== Extracted information

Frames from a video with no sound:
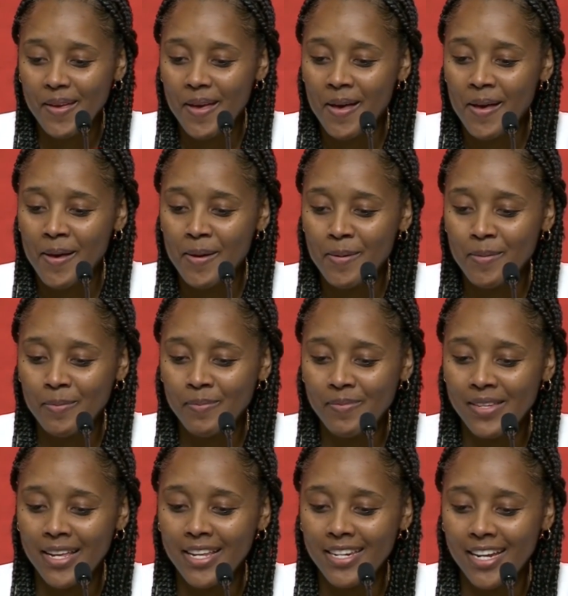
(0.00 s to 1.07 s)
Um,
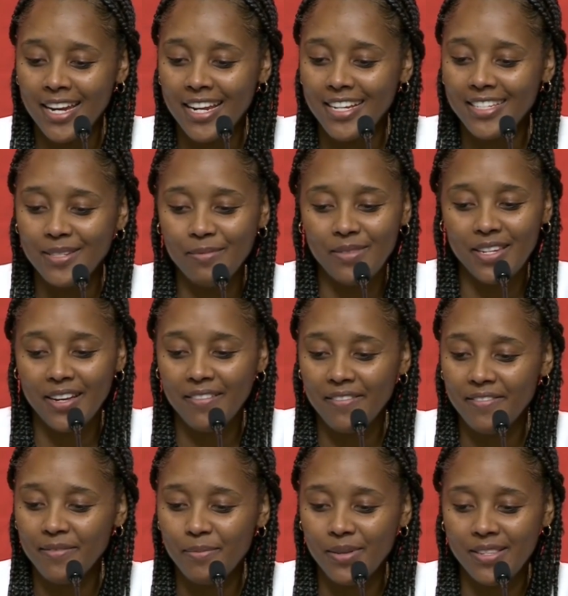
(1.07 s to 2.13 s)
Delle Donne had some
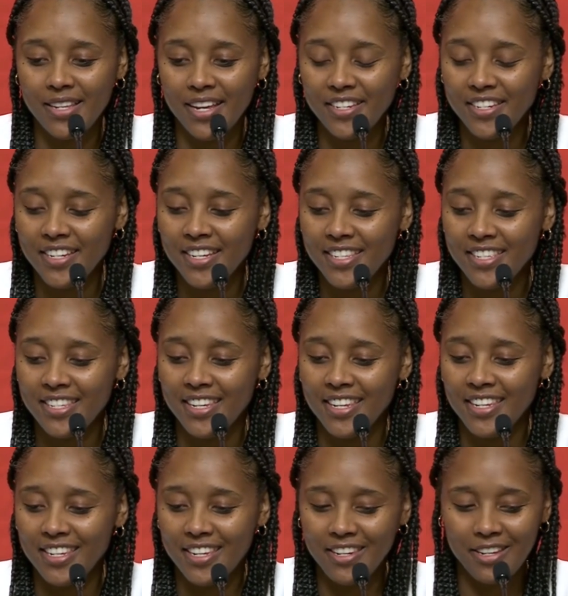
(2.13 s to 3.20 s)
tough possessions,
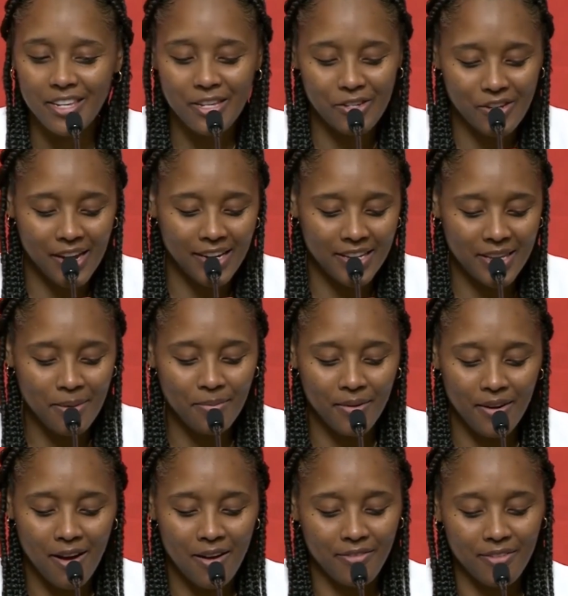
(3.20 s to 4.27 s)
and you know you try to keep
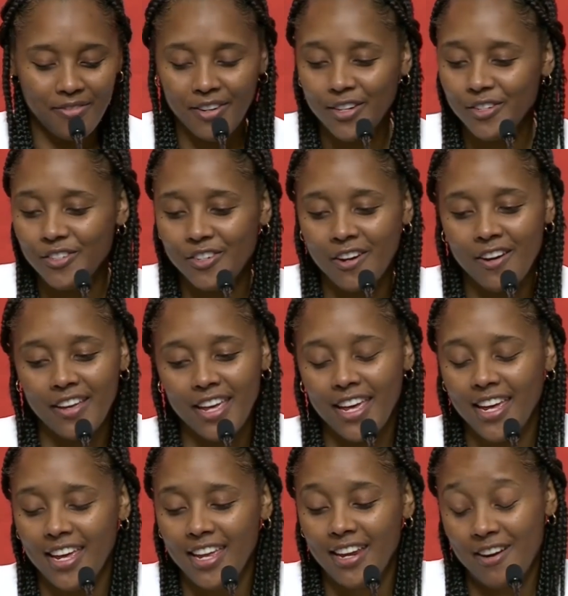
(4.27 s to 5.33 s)
her off of her strong
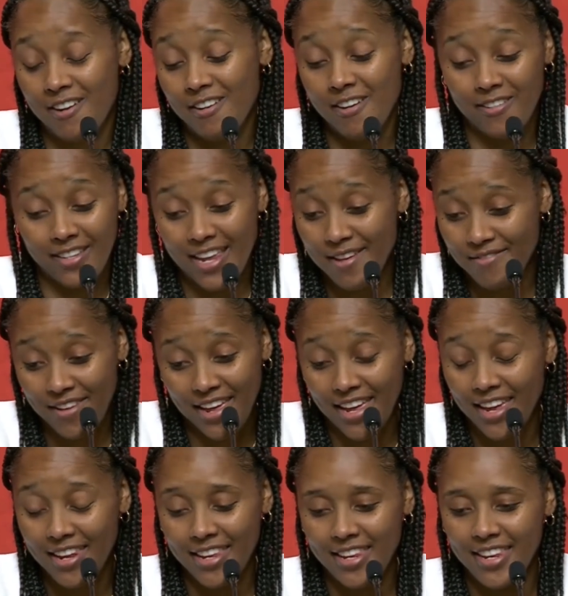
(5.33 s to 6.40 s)
hand, her, her left
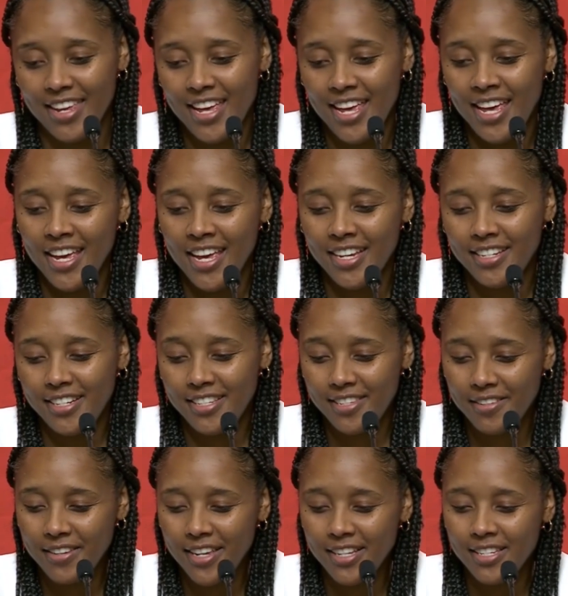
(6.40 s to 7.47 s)
hand, and she
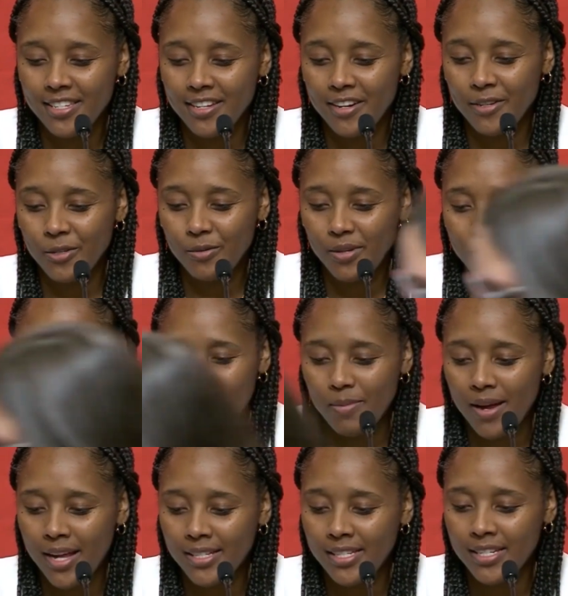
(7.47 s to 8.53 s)
still gets to her sweet
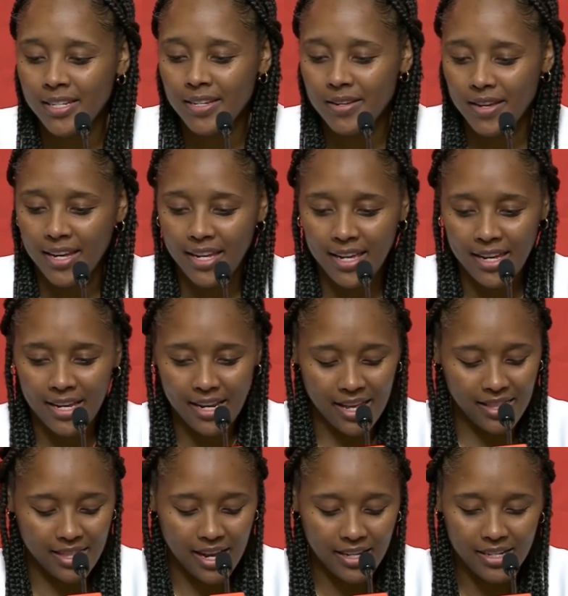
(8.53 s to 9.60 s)
spots. And again,
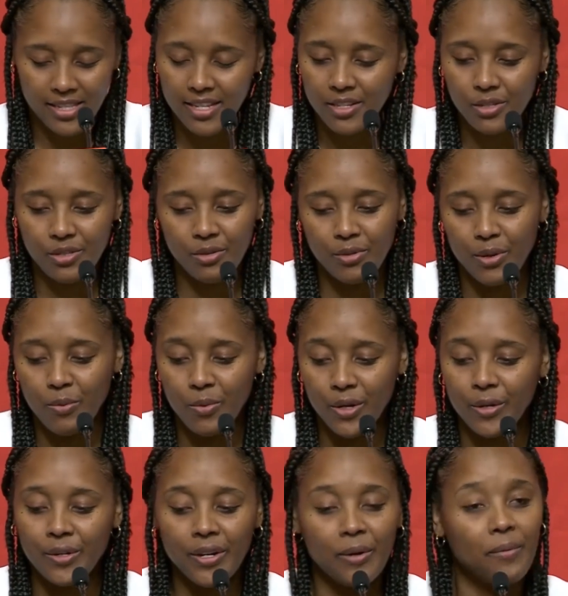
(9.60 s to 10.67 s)
I, I just think Stewie
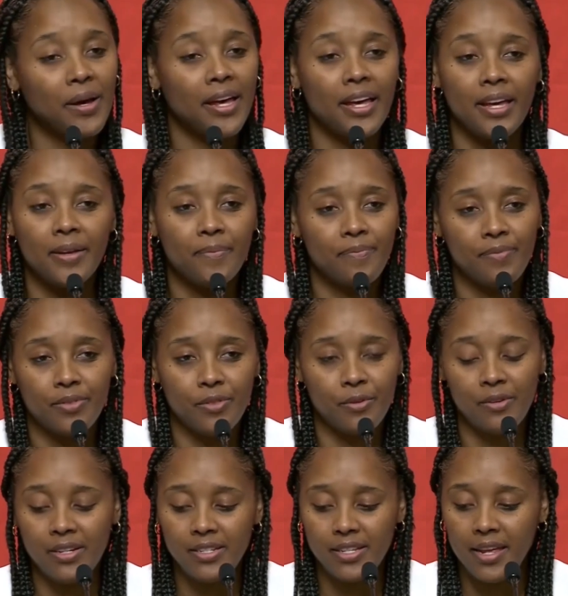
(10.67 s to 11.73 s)
willed her way
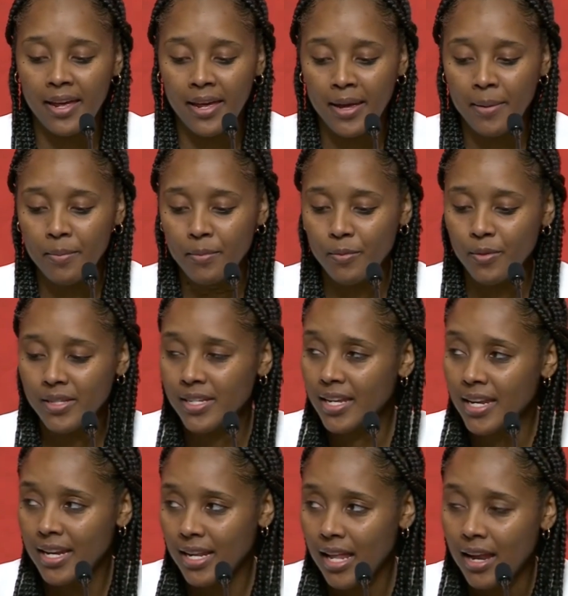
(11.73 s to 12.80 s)
through this game. Wasn't
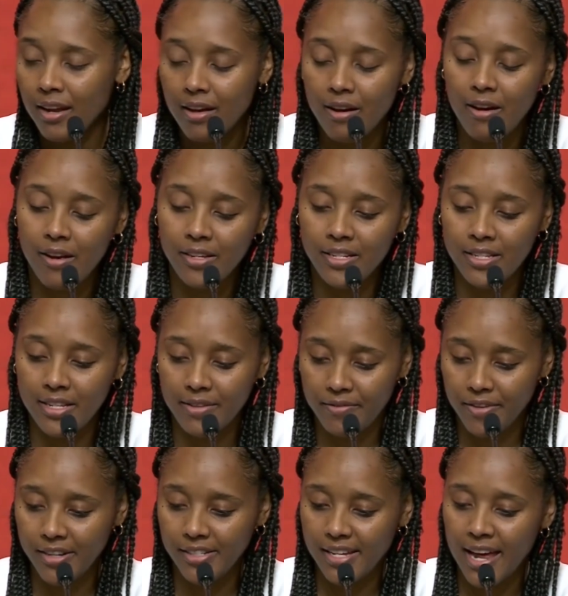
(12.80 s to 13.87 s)
getting a lot of calls in the
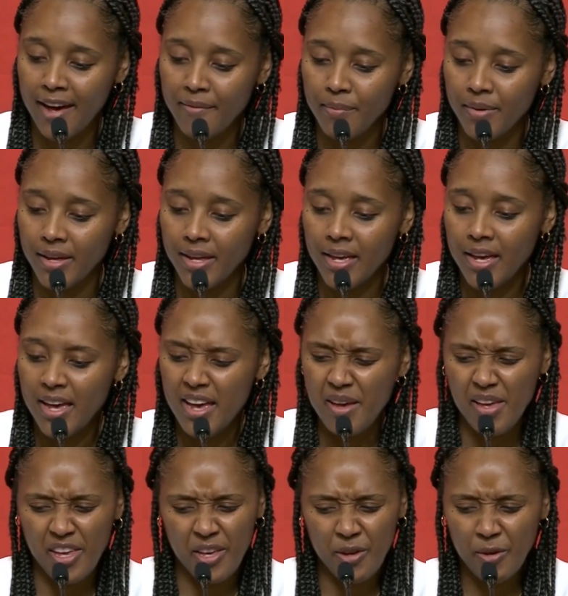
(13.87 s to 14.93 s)
first half, but
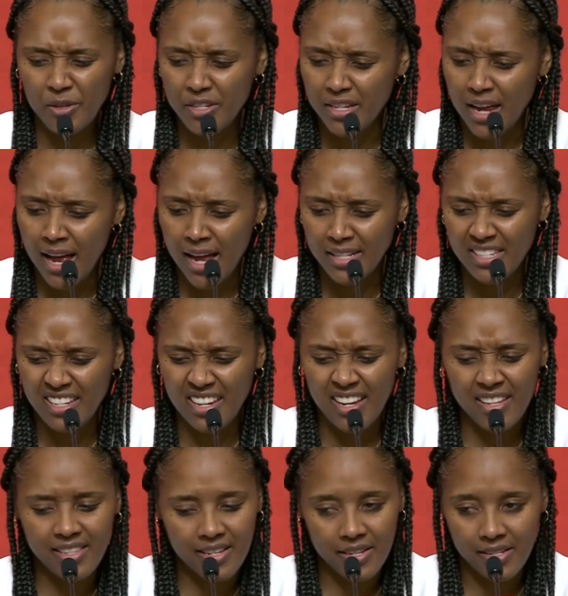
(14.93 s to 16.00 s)
huge shots,
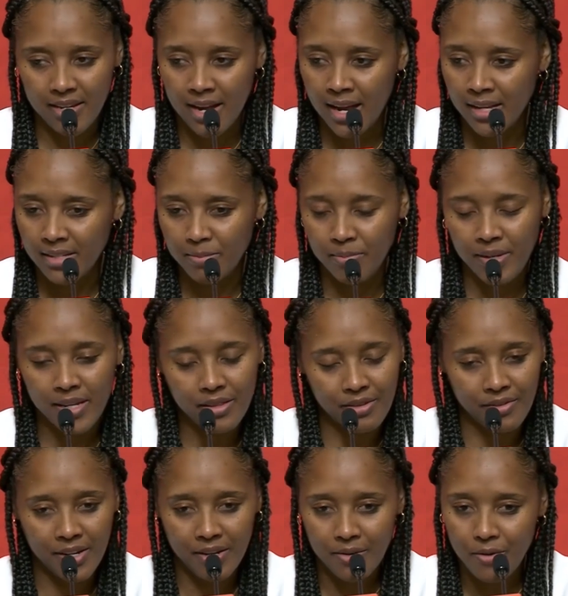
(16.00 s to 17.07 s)
gutsy shots, big
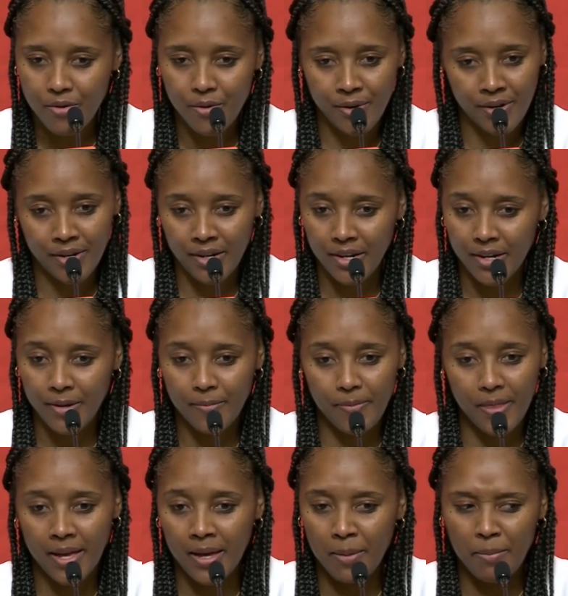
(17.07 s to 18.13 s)
three in the corner,
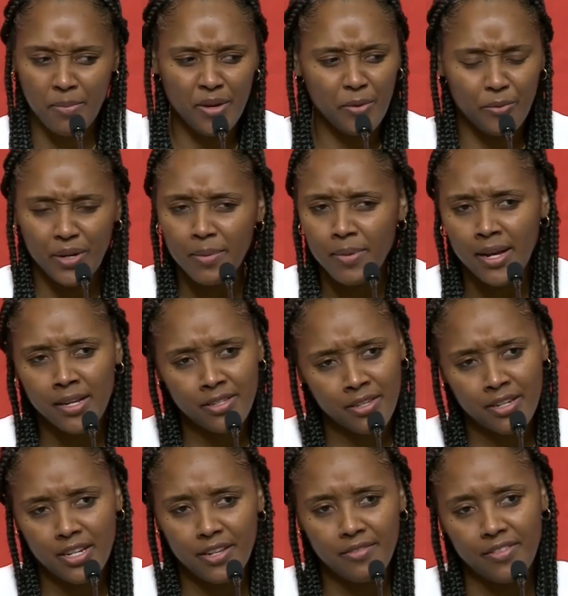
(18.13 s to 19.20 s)
um, big rebounds
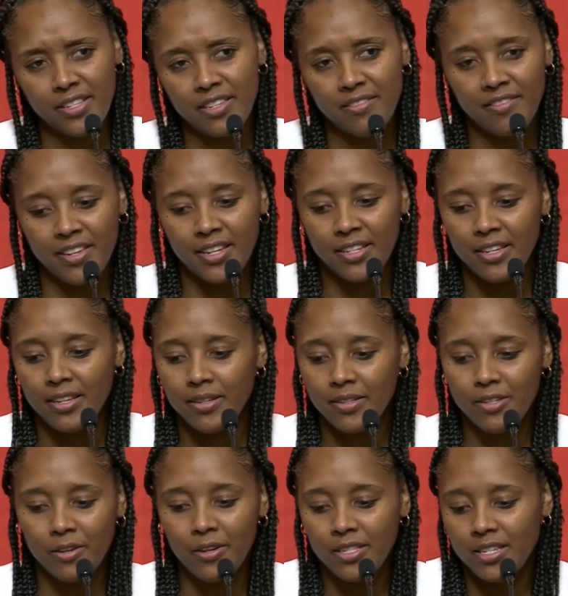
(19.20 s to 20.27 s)
on the defensive end.
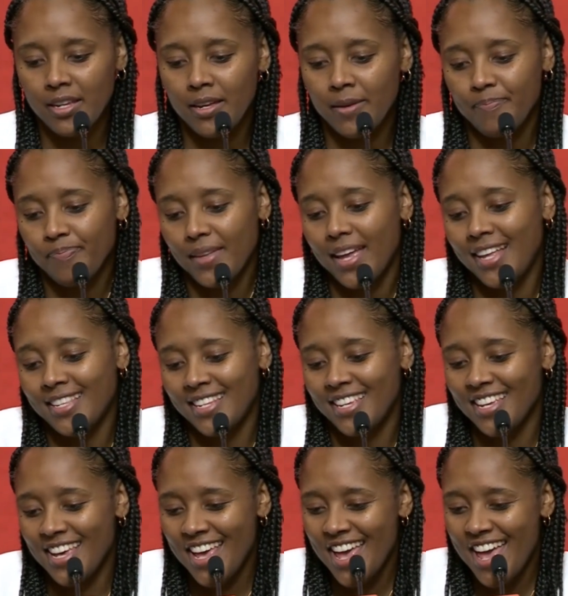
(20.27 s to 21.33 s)
So it's um, as a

====

## Task
What is needed is the full material, retyped unchanged, with no pictures in it.

## Exercise result
Frames from a video with no sound:
(0.00 s to 1.07 s)
Um,
(1.07 s to 2.13 s)
Delle Donne had some
(2.13 s to 3.20 s)
tough possessions,
(3.20 s to 4.27 s)
and you know you try to keep
(4.27 s to 5.33 s)
her off of her strong
(5.33 s to 6.40 s)
hand, her, her left
(6.40 s to 7.47 s)
hand, and she
(7.47 s to 8.53 s)
still gets to her sweet
(8.53 s to 9.60 s)
spots. And again,
(9.60 s to 10.67 s)
I, I just think Stewie
(10.67 s to 11.73 s)
willed her way
(11.73 s to 12.80 s)
through this game. Wasn't
(12.80 s to 13.87 s)
getting a lot of calls in the
(13.87 s to 14.93 s)
first half, but
(14.93 s to 16.00 s)
huge shots,
(16.00 s to 17.07 s)
gutsy shots, big
(17.07 s to 18.13 s)
three in the corner,
(18.13 s to 19.20 s)
um, big rebounds
(19.20 s to 20.27 s)
on the defensive end.
(20.27 s to 21.33 s)
So it's um, as a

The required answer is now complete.